:: Data records ::
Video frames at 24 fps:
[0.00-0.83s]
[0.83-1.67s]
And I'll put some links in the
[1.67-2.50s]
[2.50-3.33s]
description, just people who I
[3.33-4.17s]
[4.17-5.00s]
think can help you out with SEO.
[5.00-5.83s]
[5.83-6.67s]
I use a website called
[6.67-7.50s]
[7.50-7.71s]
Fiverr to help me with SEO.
* * *
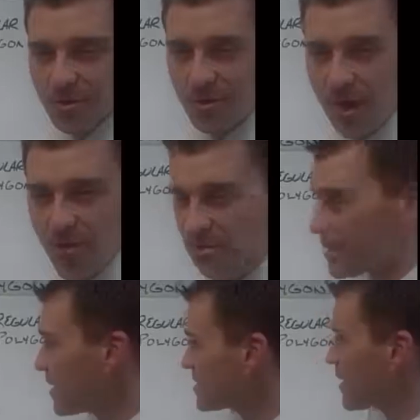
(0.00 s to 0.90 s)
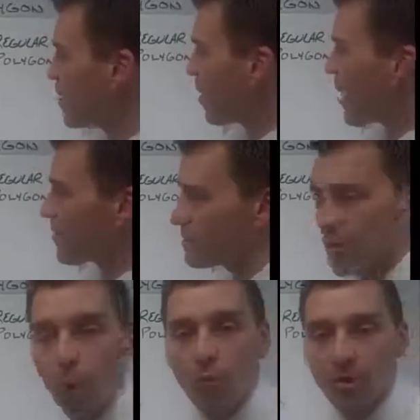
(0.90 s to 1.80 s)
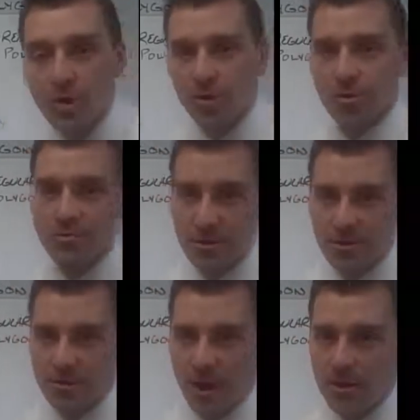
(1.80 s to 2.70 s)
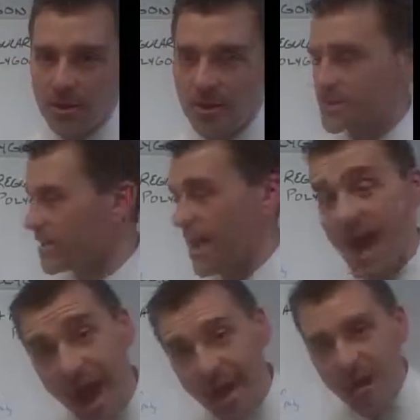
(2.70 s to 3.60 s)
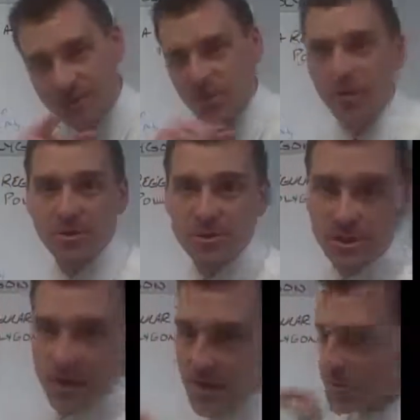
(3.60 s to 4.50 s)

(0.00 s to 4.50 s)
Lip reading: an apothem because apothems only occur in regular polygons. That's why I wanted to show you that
* * *
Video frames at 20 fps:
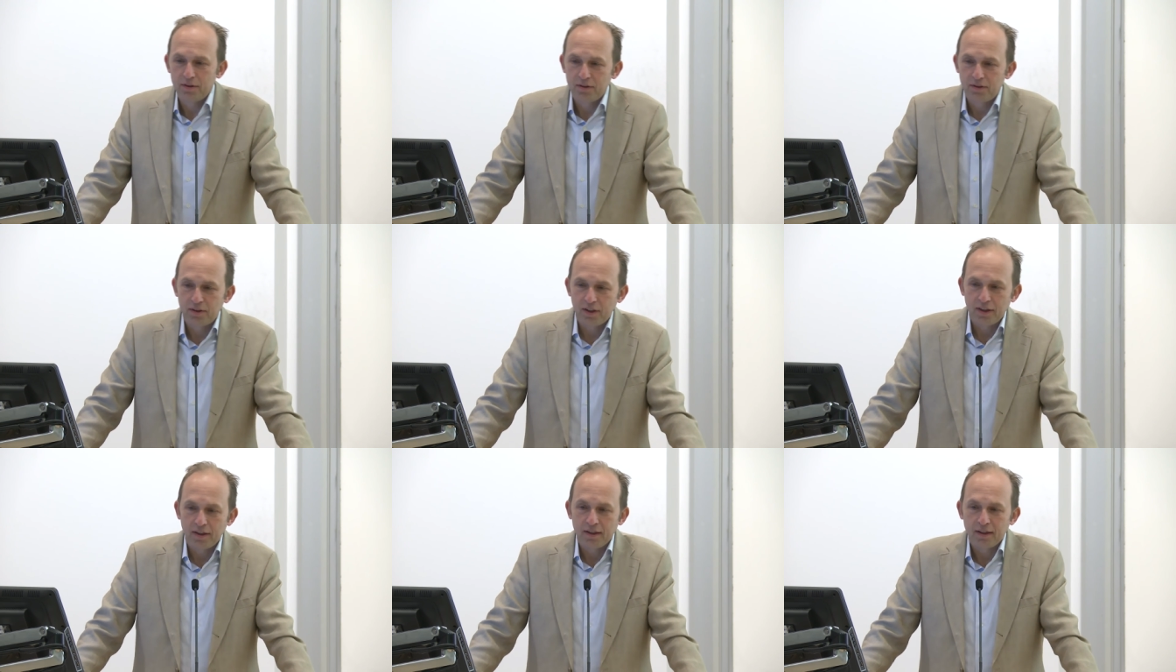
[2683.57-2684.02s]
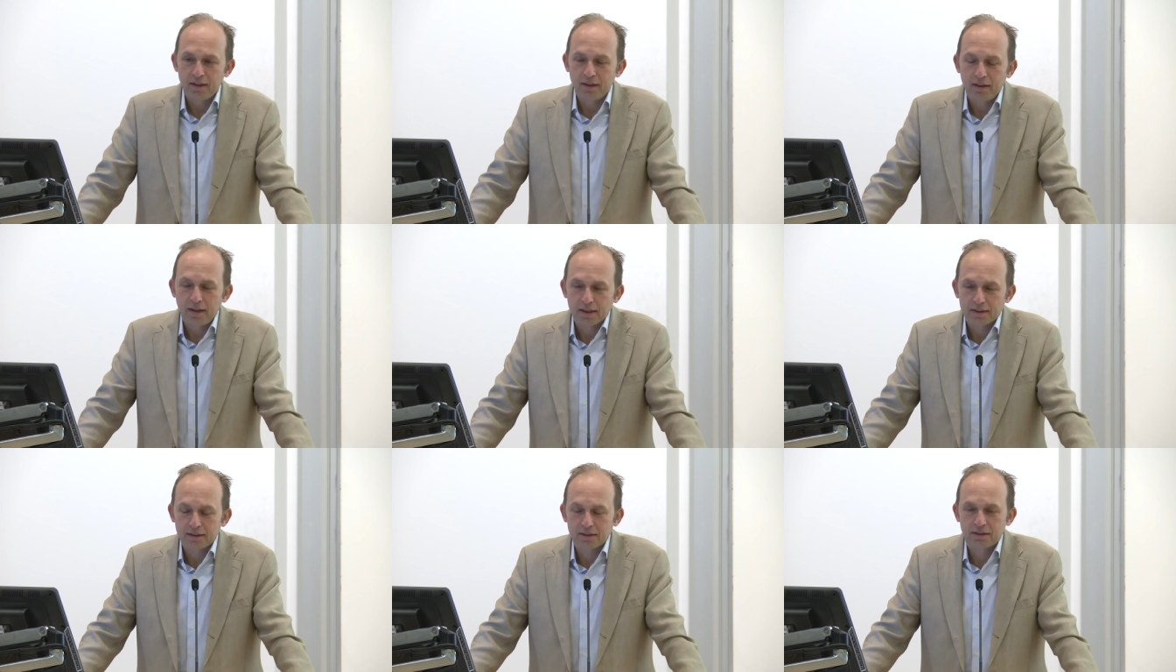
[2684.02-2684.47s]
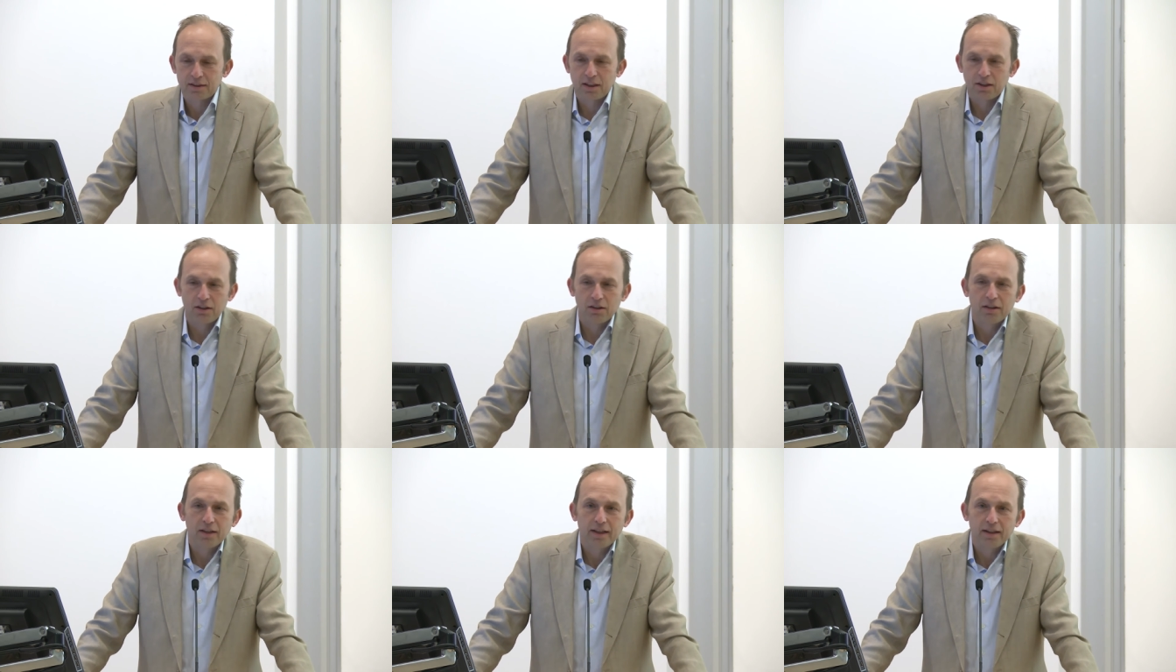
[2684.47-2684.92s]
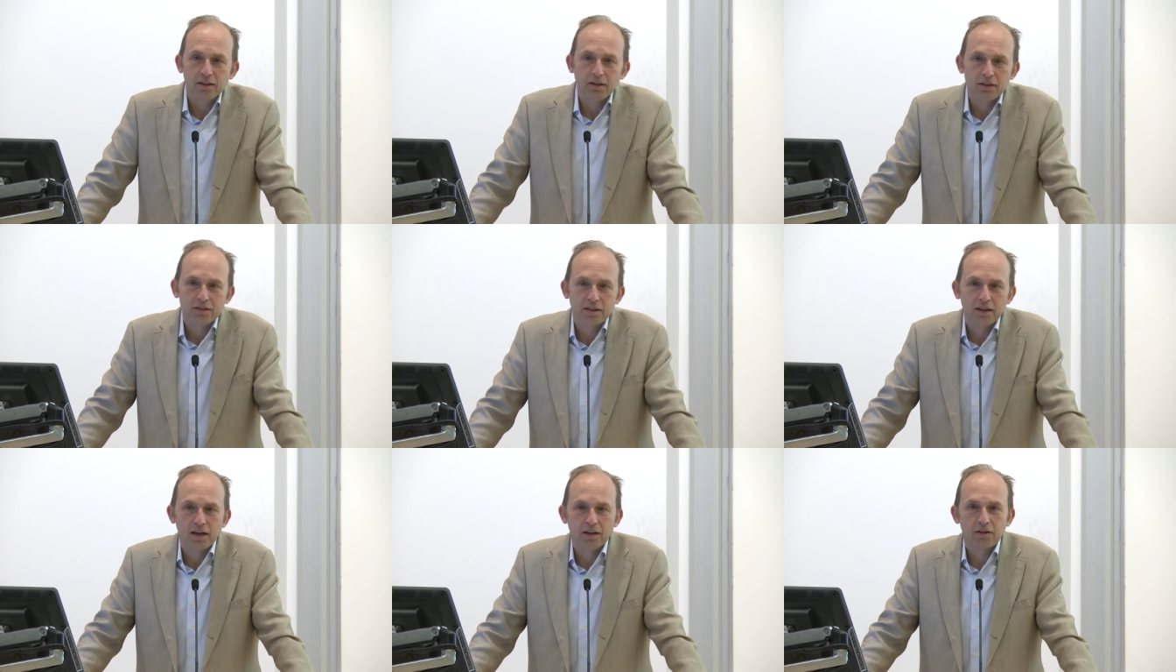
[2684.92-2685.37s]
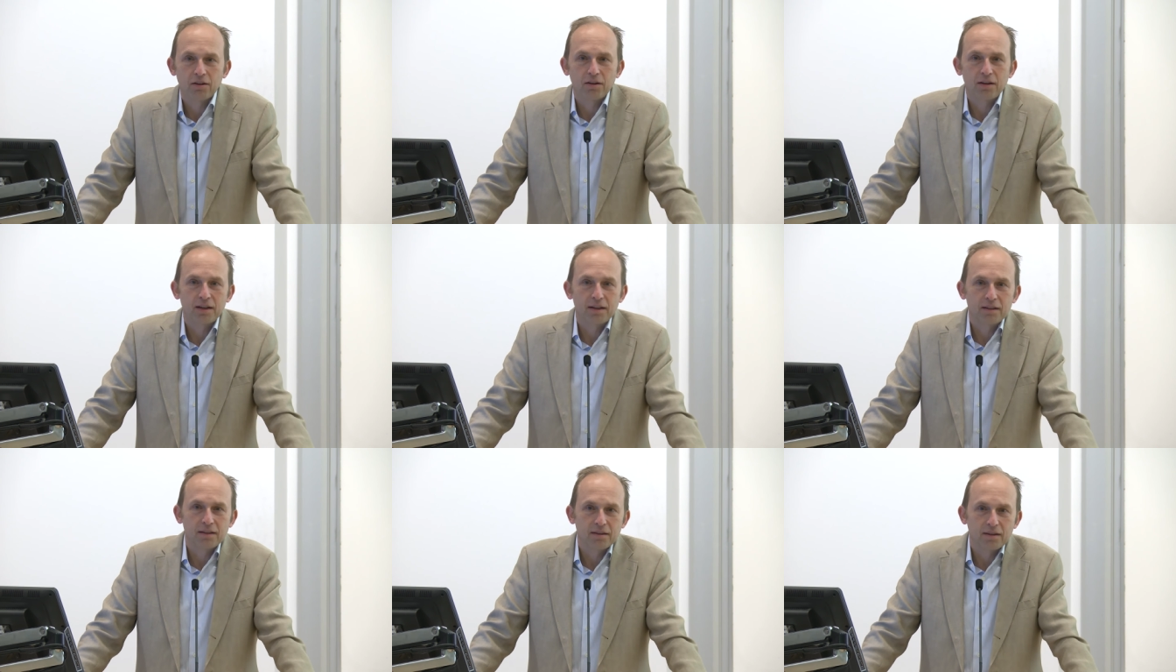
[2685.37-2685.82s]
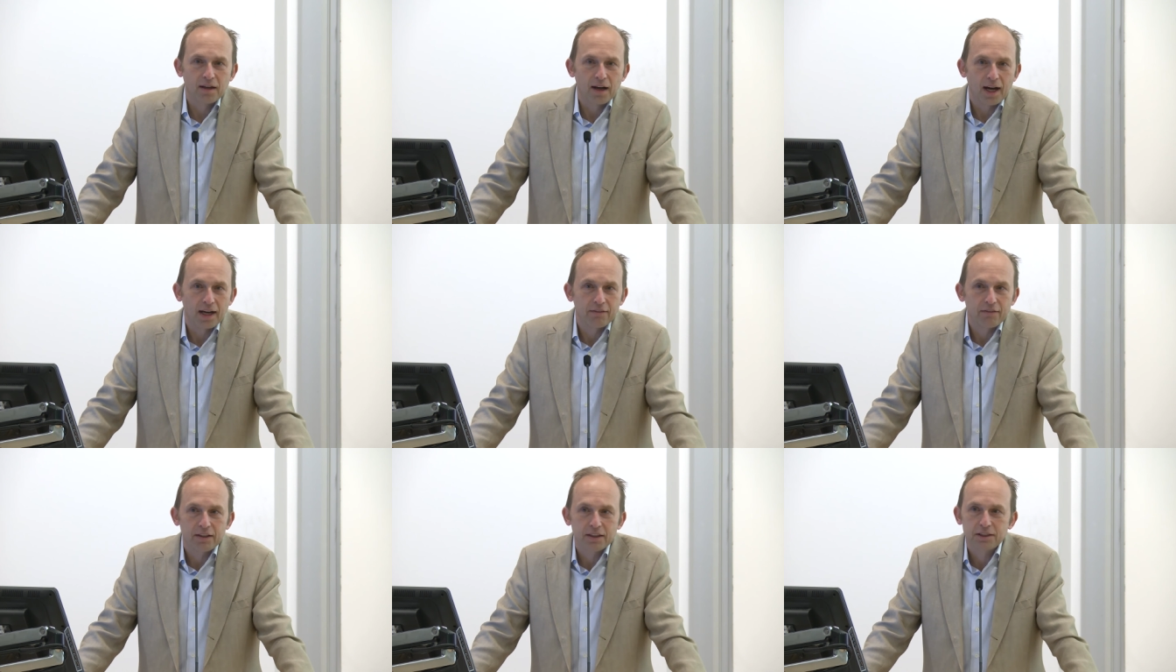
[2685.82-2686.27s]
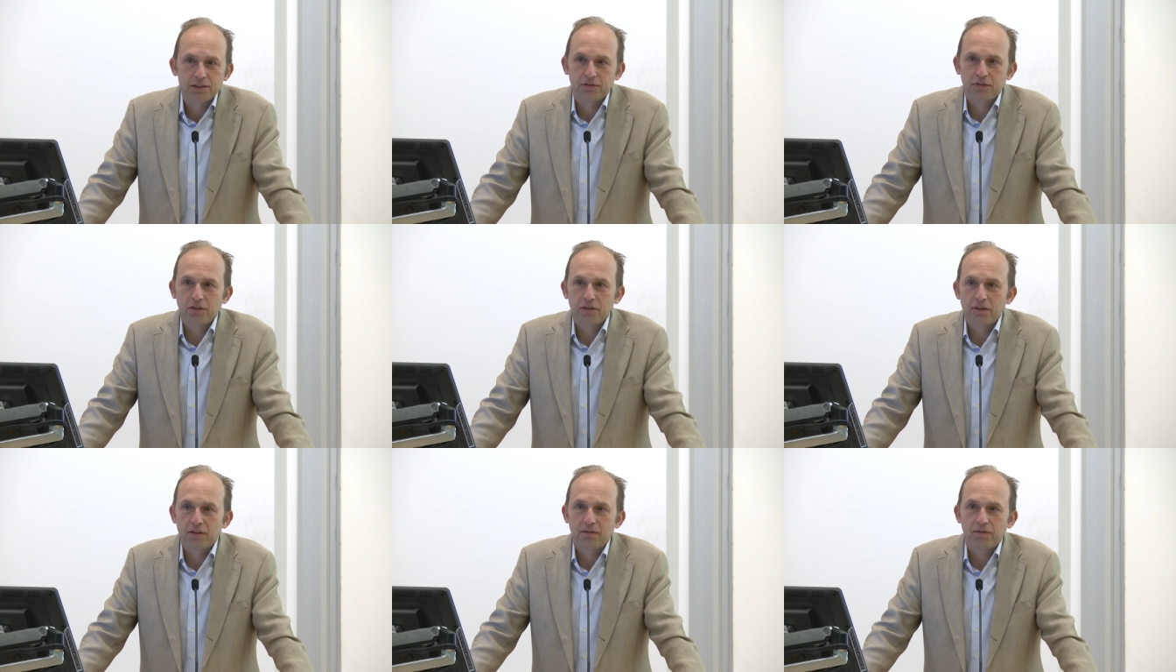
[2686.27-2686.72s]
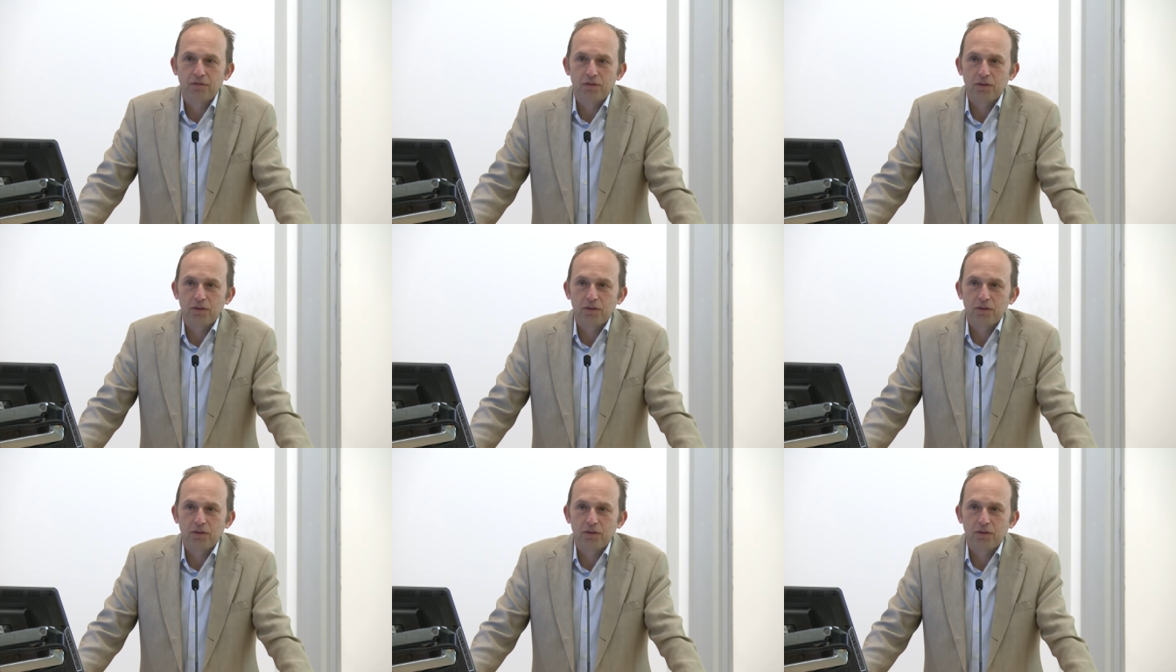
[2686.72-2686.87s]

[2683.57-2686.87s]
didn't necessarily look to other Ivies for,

:: Prompt ::
Using the listing above, restate exactly the range between the lines holding "(1.80 s to 2.70 s)" and "Lip reading: an", inclusive, with pictures left out.

:: Finished task ::
(1.80 s to 2.70 s)
(2.70 s to 3.60 s)
(3.60 s to 4.50 s)

(0.00 s to 4.50 s)
Lip reading: an apothem because apothems only occur in regular polygons. That's why I wanted to show you that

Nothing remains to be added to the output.